Stored data entries
☆ ☆ ☆
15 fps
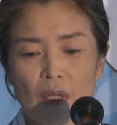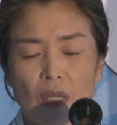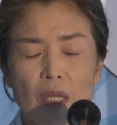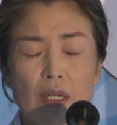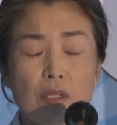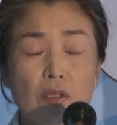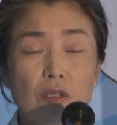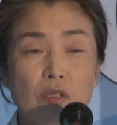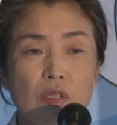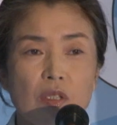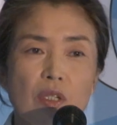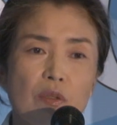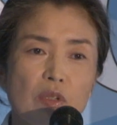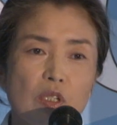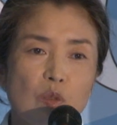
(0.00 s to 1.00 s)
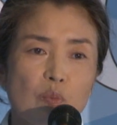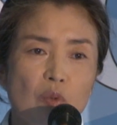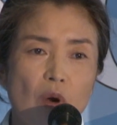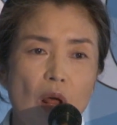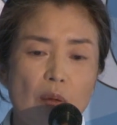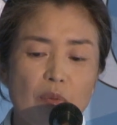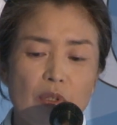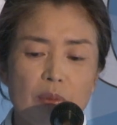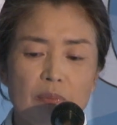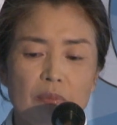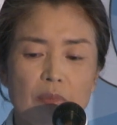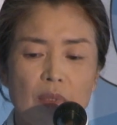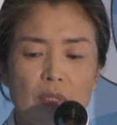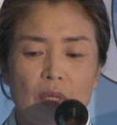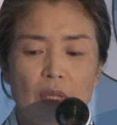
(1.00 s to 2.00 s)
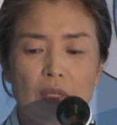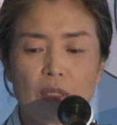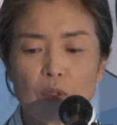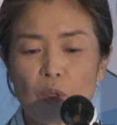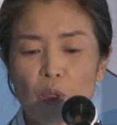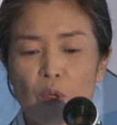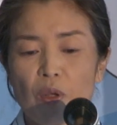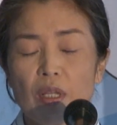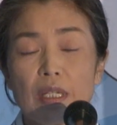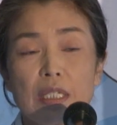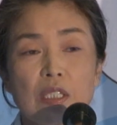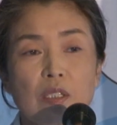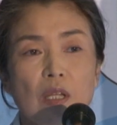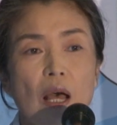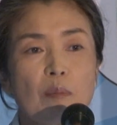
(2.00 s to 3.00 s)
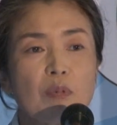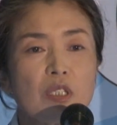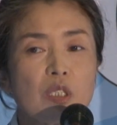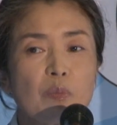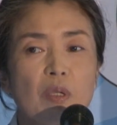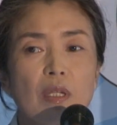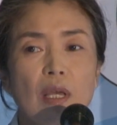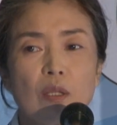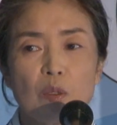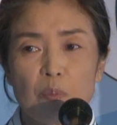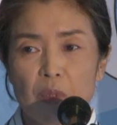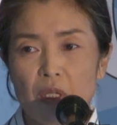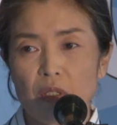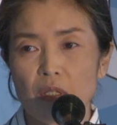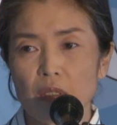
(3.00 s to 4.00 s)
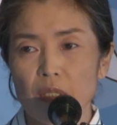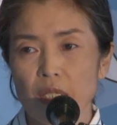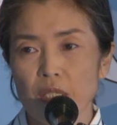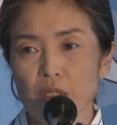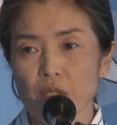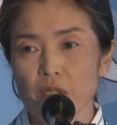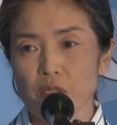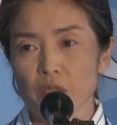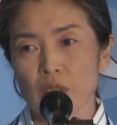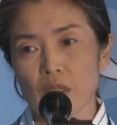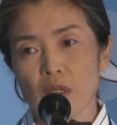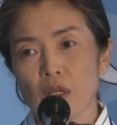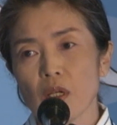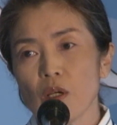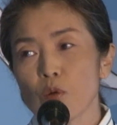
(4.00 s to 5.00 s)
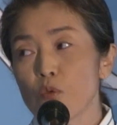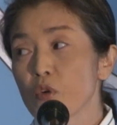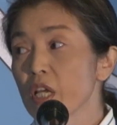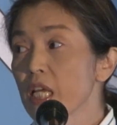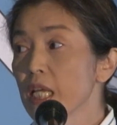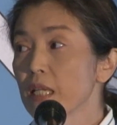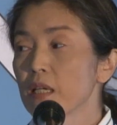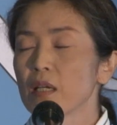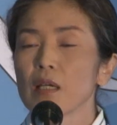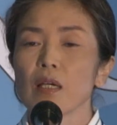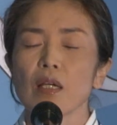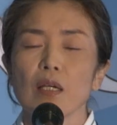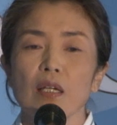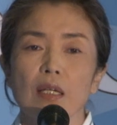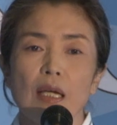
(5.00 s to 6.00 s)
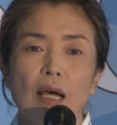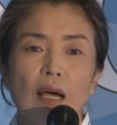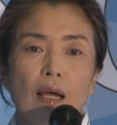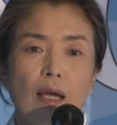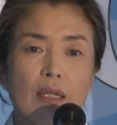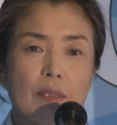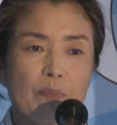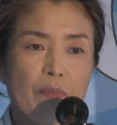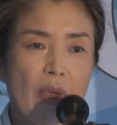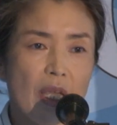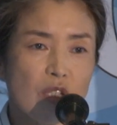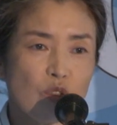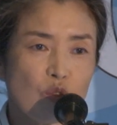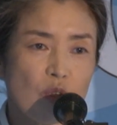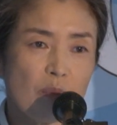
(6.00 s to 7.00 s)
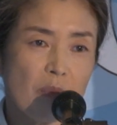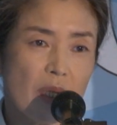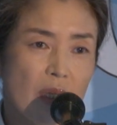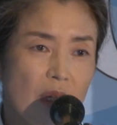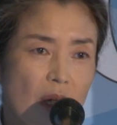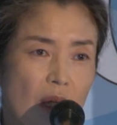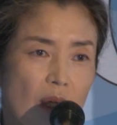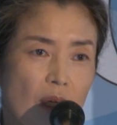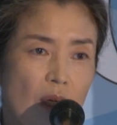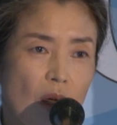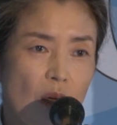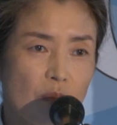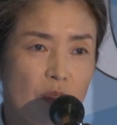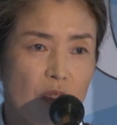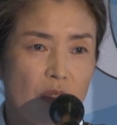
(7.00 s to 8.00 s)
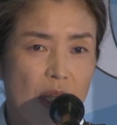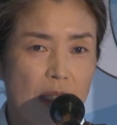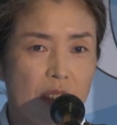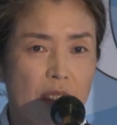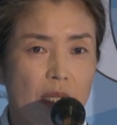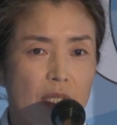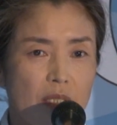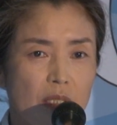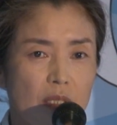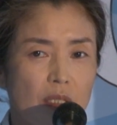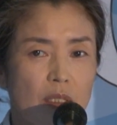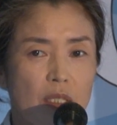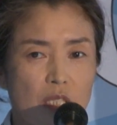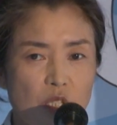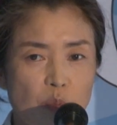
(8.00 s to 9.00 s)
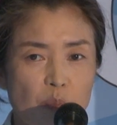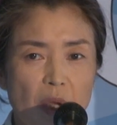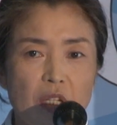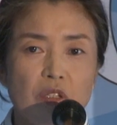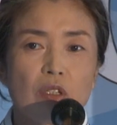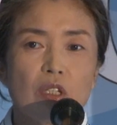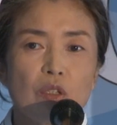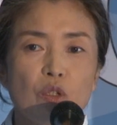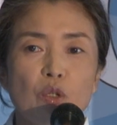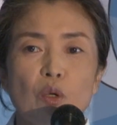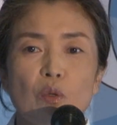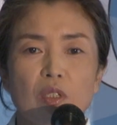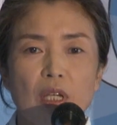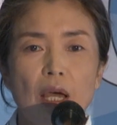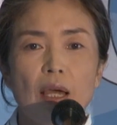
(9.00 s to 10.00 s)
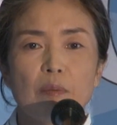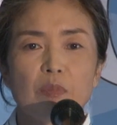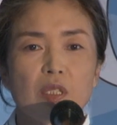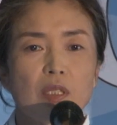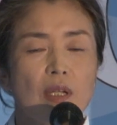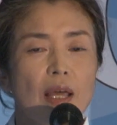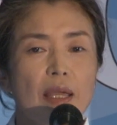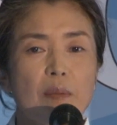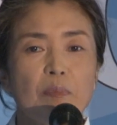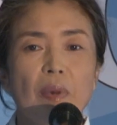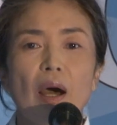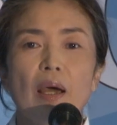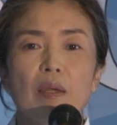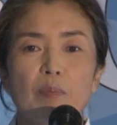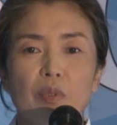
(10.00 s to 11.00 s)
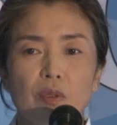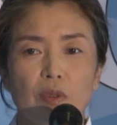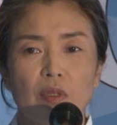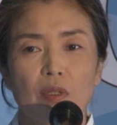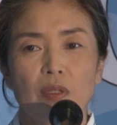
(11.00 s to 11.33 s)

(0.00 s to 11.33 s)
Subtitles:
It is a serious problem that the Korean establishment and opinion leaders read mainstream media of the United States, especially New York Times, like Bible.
☆ ☆ ☆
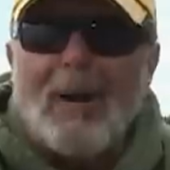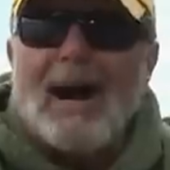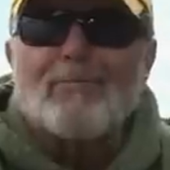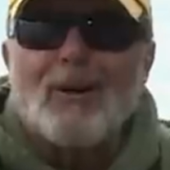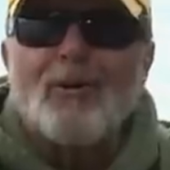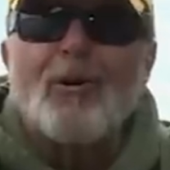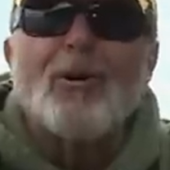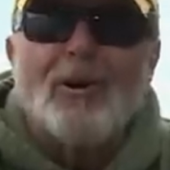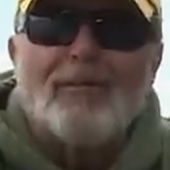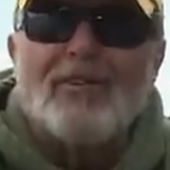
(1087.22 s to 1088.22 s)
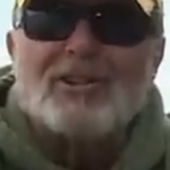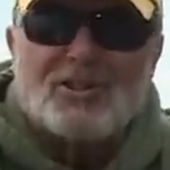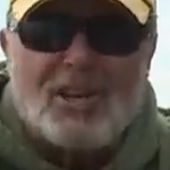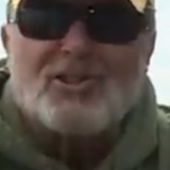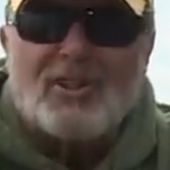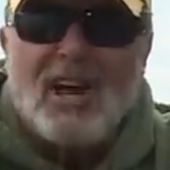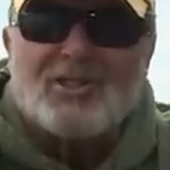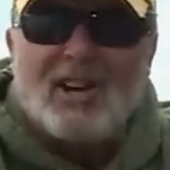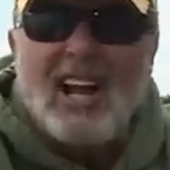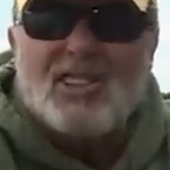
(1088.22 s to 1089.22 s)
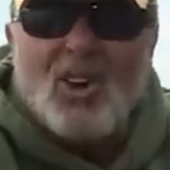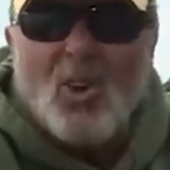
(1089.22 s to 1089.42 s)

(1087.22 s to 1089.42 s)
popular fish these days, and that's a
☆ ☆ ☆
_Task prompt:_ If a picture sits between the line containing "(9.00 s to 10.00 s)" and the line containing "(0.00 s to 11.33 s)", leave it out, and return the lines of that range above exactly, both ends included.

_Response to the task:_
(9.00 s to 10.00 s)
(10.00 s to 11.00 s)
(11.00 s to 11.33 s)

(0.00 s to 11.33 s)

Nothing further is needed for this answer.